Creativity Quarantine Boxes to Go, Courtesy Professor, Collaborator

Creativity in a Box — and in a Block

Some of the wooden blocks made by students in a class Jane Hilberry taught. Undecorated wooden cubes are included in the creativity boxes.

Sometimes a box can help you think outside the box. Especially if two creative people put a lot of considered care into packing that box.

Jane Hilberry, Colorado College professor of creativity and innovation, and Sam Stephenson, of Converge, joined forces to develop the Converge Quarantine Boxes.

The boxes contain a week's worth of creative exercises and activities, drawing on exercises that Hilberry has developed for her creativity classes at CC. She also developed a series of creative exercises for children for this purpose: Stephenson says the activities are suitable for "anyone who can sit still for 10 minutes." The boxes come complete with all art supplies, wooden blocks, papers, and glue sticks needed for the creative exercises. Copies of Natalie Goldberg's creative writing classic, "Writing Down the Bones," also are included in some of the boxes. All boxes include a downloadable activity guide, as well as coffee from Switchback Coffee Roasters and candles poured by Skye Candle Company. (A donation from Zach and Nikki McComsey allowed them to purchase materials from local businesses, which was important to Hilberry and Stephenson.)

So far, Hilberry and Stephenson have distributed 73 Converge Quarantine Boxes, and are working with Harrison High School to distribute boxes to all 13 members of the English Department. They also are working with Palmer and Atlas high schools and plan to build out the distribution as funding allows. Additionally, boxes have been sent to families in six states - Colorado, Michigan, Kansas, Utah, Illinois, and California - as well as a box delivered to South Africa.

The downloadable creative activity guide is structured so that an individual, couple, or family can follow it for a week, with different exercises provided each day. The morning starts with practicing mindfulness; in the mid-day there are activities designed to engage stuck-at-home children; and the evening activities are in-depth exercises designed for the adults to come to know, understand, and appreciate each other better.

"With all the anxiety during this uncertain time it helps to be doing something creative. Doing something positive, making something, helps address anxiety," says Hilberry.

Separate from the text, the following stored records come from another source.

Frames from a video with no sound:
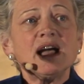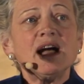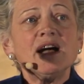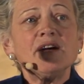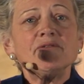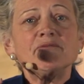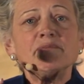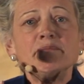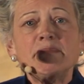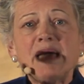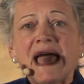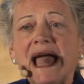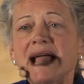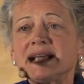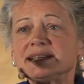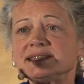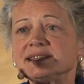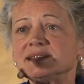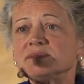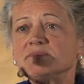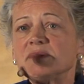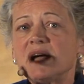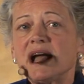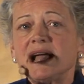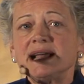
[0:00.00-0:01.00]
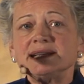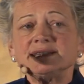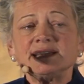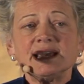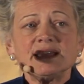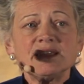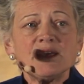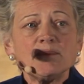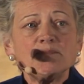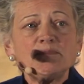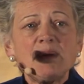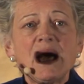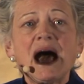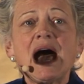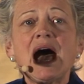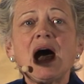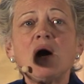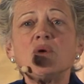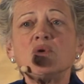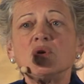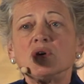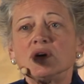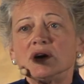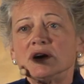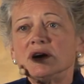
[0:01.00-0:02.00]
of maximizing the
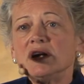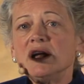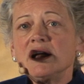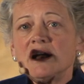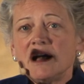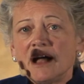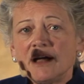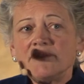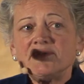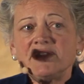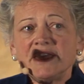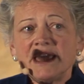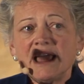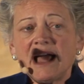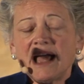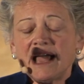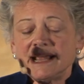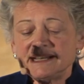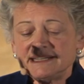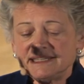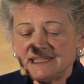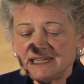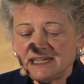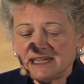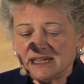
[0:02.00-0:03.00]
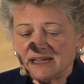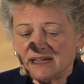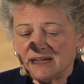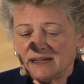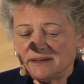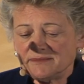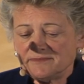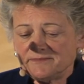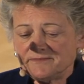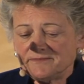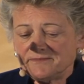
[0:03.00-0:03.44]
power of the idea.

Stephenson, co-founder, of Converge, a Colorado Springs organization that seeks to build bridges of connection between disparate parts of the Colorado Springs community, conceived of creating the quarantine activity boxes in mid-March and quickly enlisted the help of Hilberry, who he had worked with in the past, in designing the contents. They wanted tangible tools to help people feel more connected in a time of isolation and Zoom meetings.

"This has felt like one of the more meaningful programs I have ever been a part of," he says.

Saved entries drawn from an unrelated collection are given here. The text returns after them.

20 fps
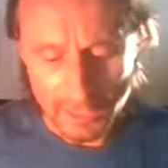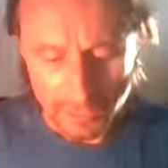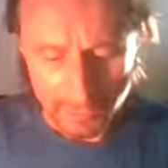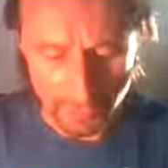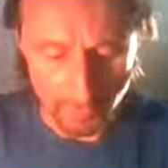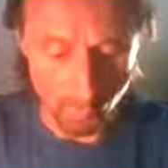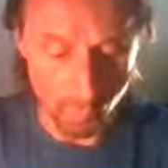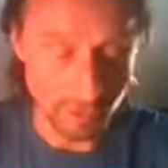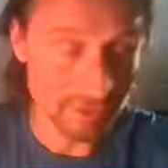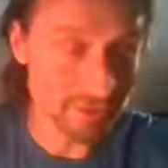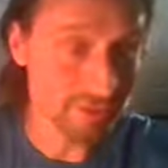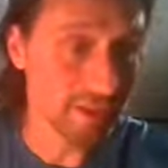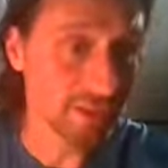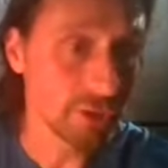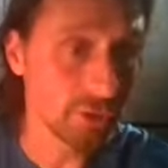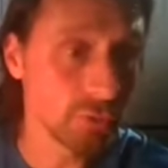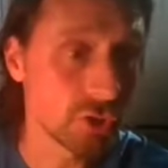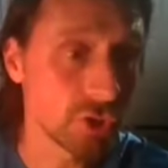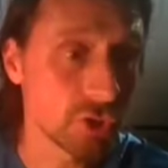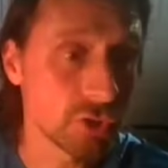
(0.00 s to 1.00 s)
The ones that
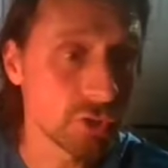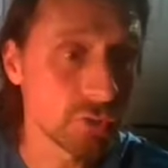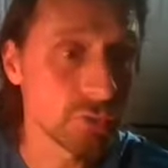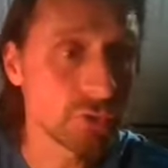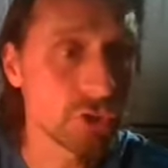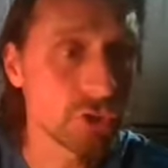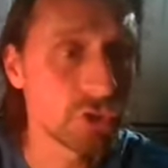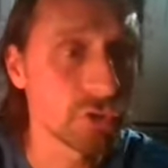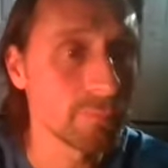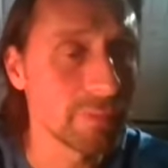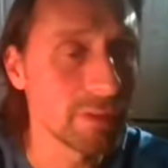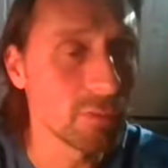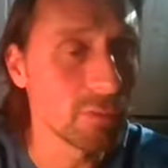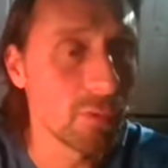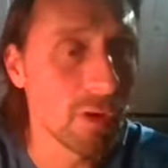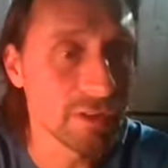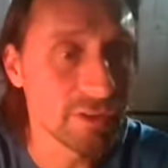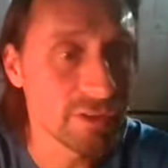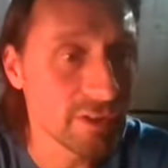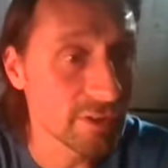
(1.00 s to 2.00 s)
you choose should be
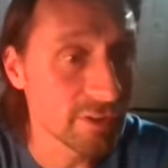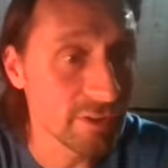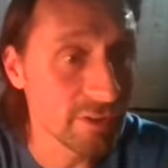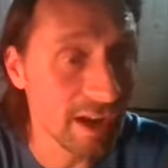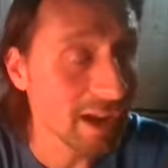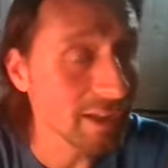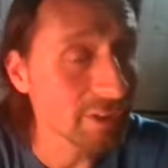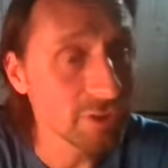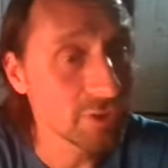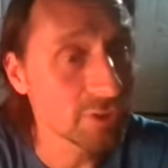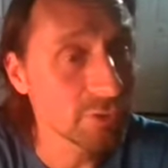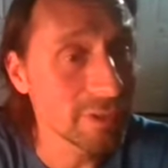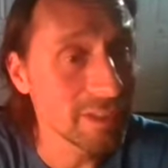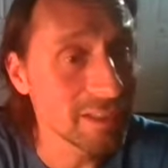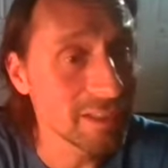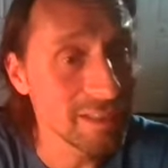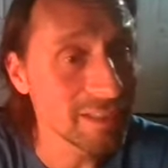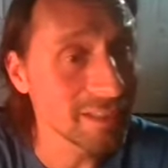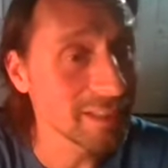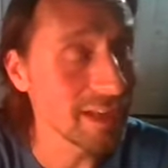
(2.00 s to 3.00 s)
ones that are not too
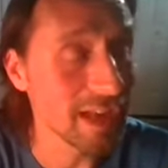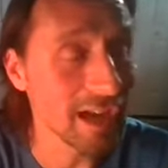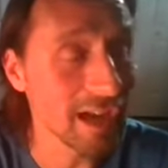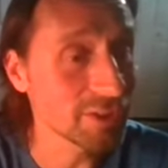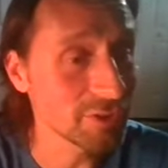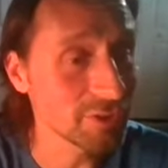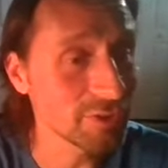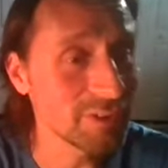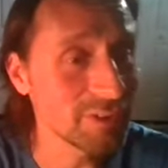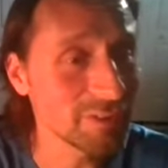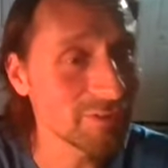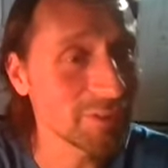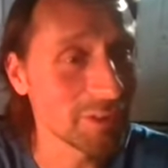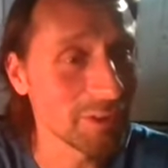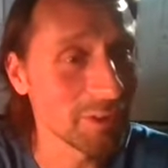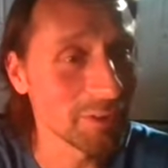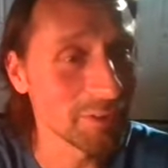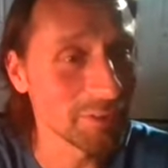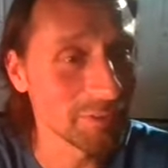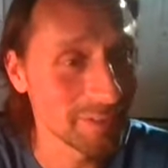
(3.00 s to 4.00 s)
easy and not too
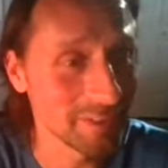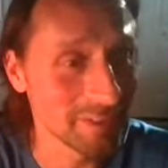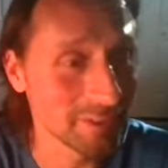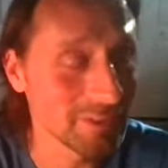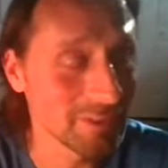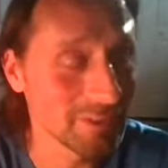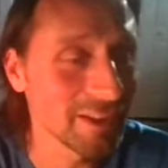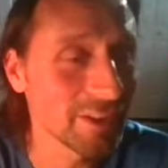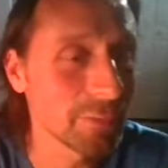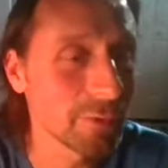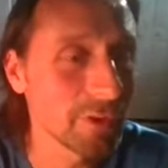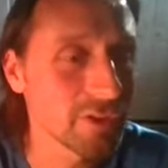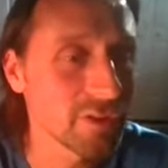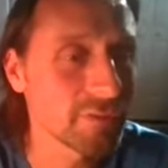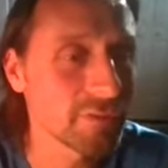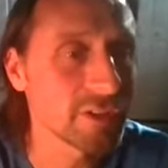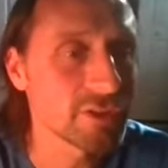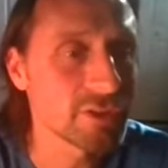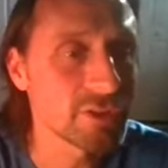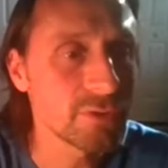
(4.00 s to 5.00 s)
difficult. So in other words, if
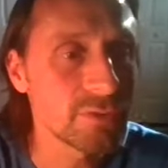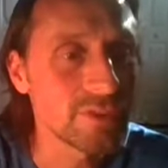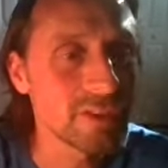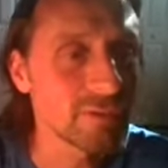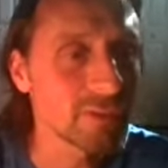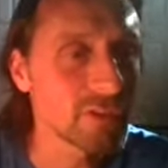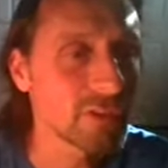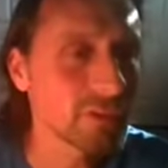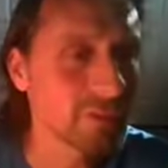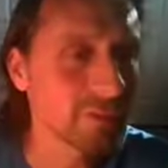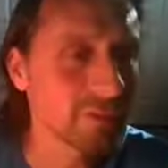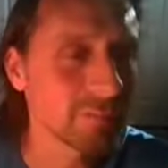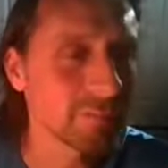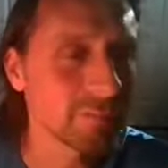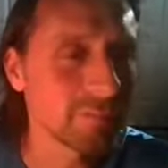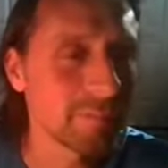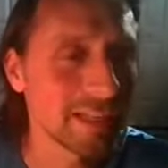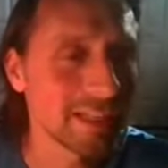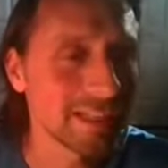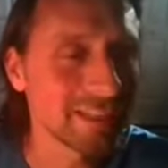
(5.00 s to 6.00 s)
it's too difficult,
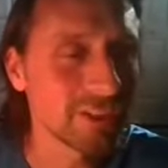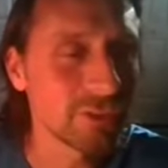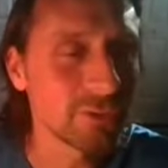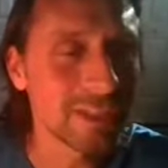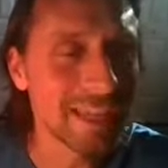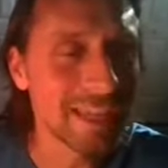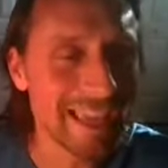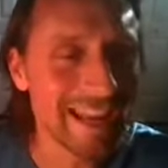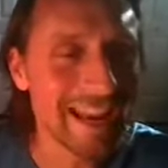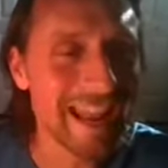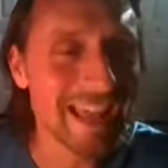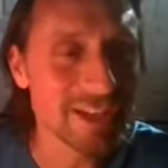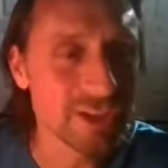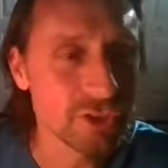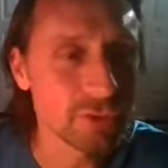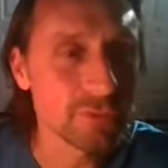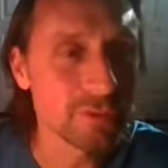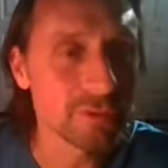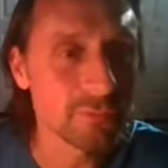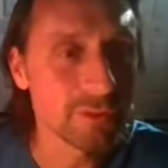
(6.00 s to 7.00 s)
meaning you cannot
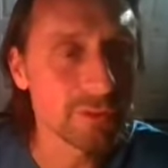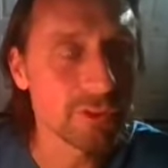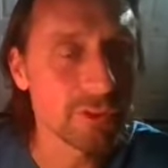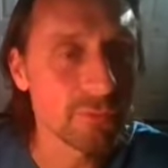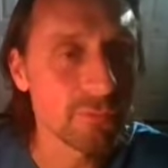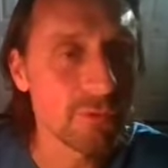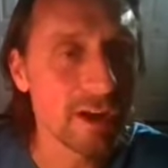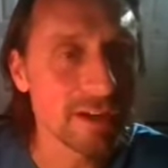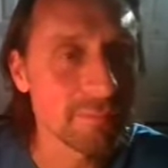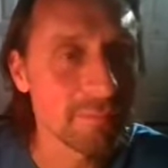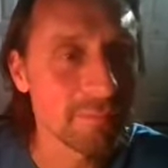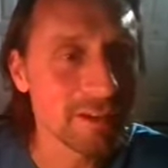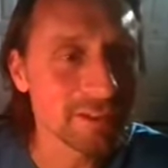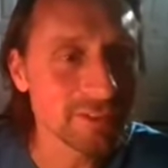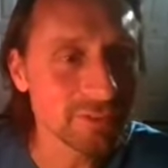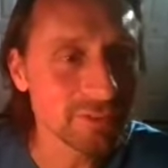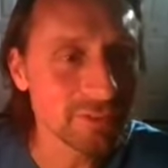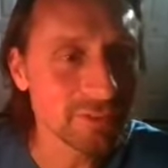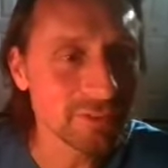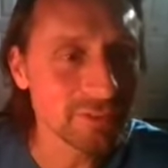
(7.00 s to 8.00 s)
do it with the right
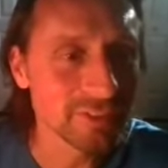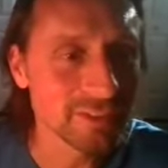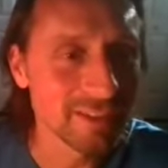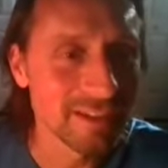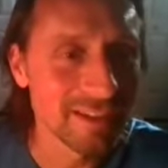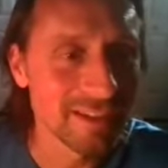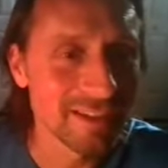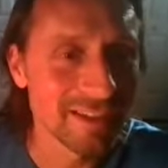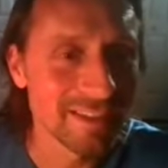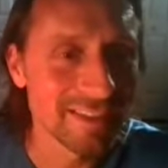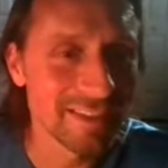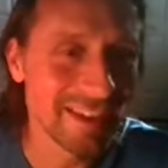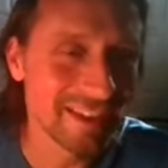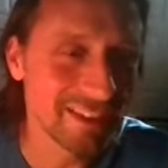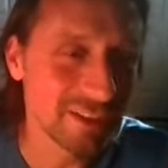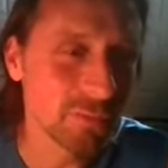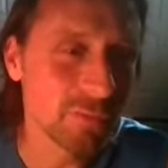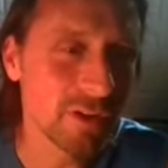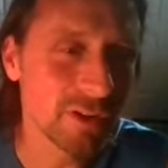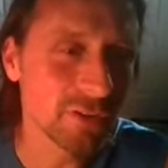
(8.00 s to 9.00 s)
muscles, then
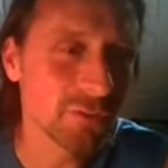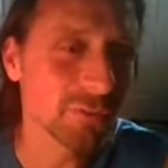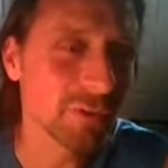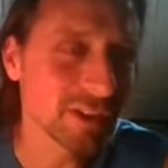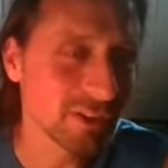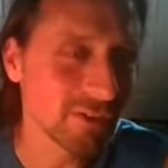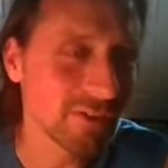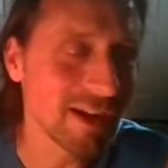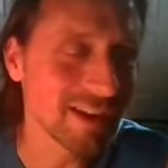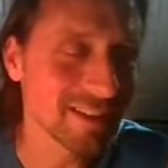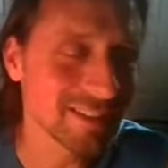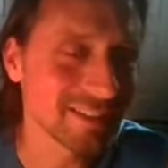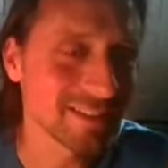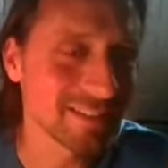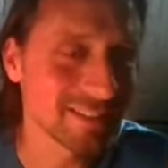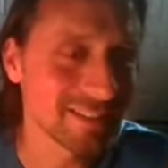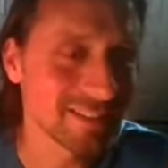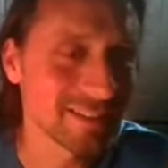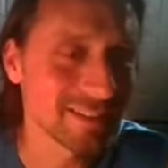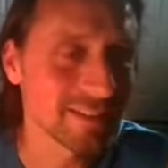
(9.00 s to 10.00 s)
you want to regress
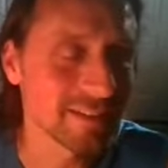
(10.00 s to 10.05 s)
it to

Hilberry says she's a "connoisseur of exercises that take someone very quickly to a level of creativity they might not get to by themselves." A well-structured exercise "can do a lot of work. It can take people places quickly."

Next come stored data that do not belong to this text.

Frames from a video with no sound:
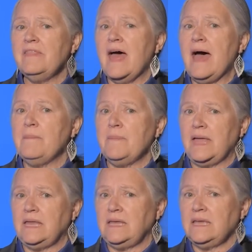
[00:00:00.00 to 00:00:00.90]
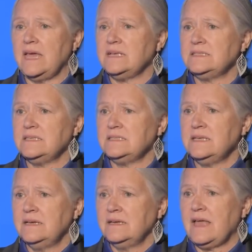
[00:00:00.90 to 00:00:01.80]
that many cases
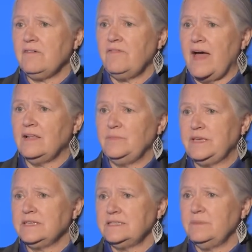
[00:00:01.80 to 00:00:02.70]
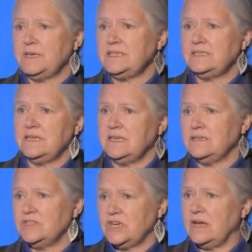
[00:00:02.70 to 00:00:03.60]
get filed because somebody's sitting
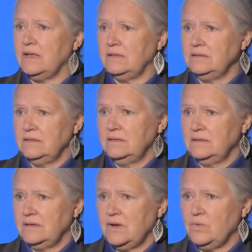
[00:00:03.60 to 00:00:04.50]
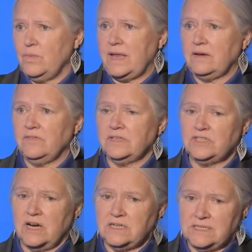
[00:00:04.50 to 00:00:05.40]
in jail, waiting for the
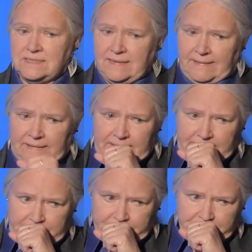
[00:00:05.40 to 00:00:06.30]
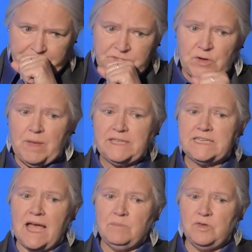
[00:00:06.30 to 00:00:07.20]
charges. So by the
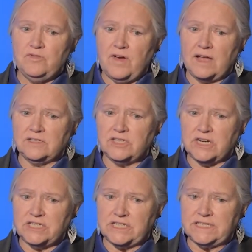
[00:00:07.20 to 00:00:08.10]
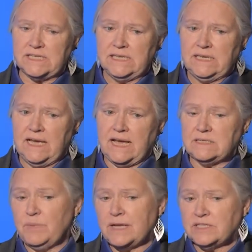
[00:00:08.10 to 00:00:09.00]
time you file charges as a
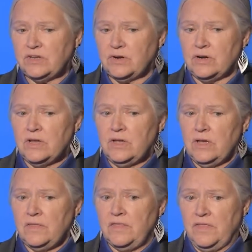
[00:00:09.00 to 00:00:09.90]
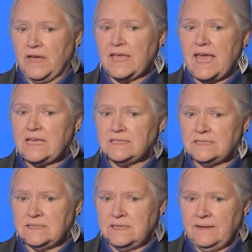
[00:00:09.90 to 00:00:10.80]
prosecutor, the
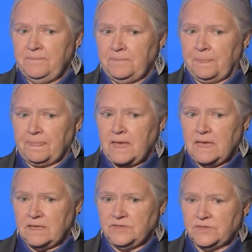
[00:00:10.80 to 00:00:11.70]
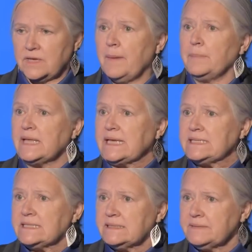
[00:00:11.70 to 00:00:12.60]
case is
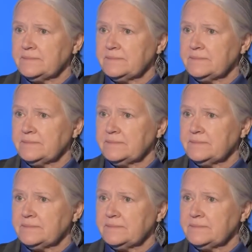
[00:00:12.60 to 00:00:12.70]
complete.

Those are the exercises she turned to for inclusion in the creativity boxes. These exercises, the ones she can always count on, can have strong bonding effects. "You get to know yourself and your own closest and dearest friends better. Deprived of each other during the social isolation, we don't get to have the kind of exchange across households that we used to have," she says.

The block activity included in the box uses 1½-by-1½-inch wooden cubes and invites people - kids included in this one - to find images or words to put on the six sides of the block that "represent pieces of who they are," says Hilberry.

"It's a really simple thing to do - making the blocks is not hard - but you feel like you've created a little sculpture when you finish. It's very satisfying. We call the activity of making these together a 'Block Party'," says Hilberry, with a nod to Colorado College's signature Block Plan.

The boxes took about two weeks to develop, with Stephenson and his wife, Kelli, assembling the contents in their 490-square-foot home and then delivering the free boxes to the recipients. People were excited to get something physical on their doorstep, says Stephenson. "Tangibility is so important now, seeing as we're separate from each other."

Going forward, the plan for the creativity boxes is to begin delivering boxes to communities prone to social isolation: area nursing homes, child welfare organizations, and Colorado Springs families working from home.

Converge also offers a fellowship program for area high school students from Harrison High School Atlas Preparatory School, and James Irwin Charter School to engage in literature-based programming intended to generate exposure to the life of the mind and action in the public square.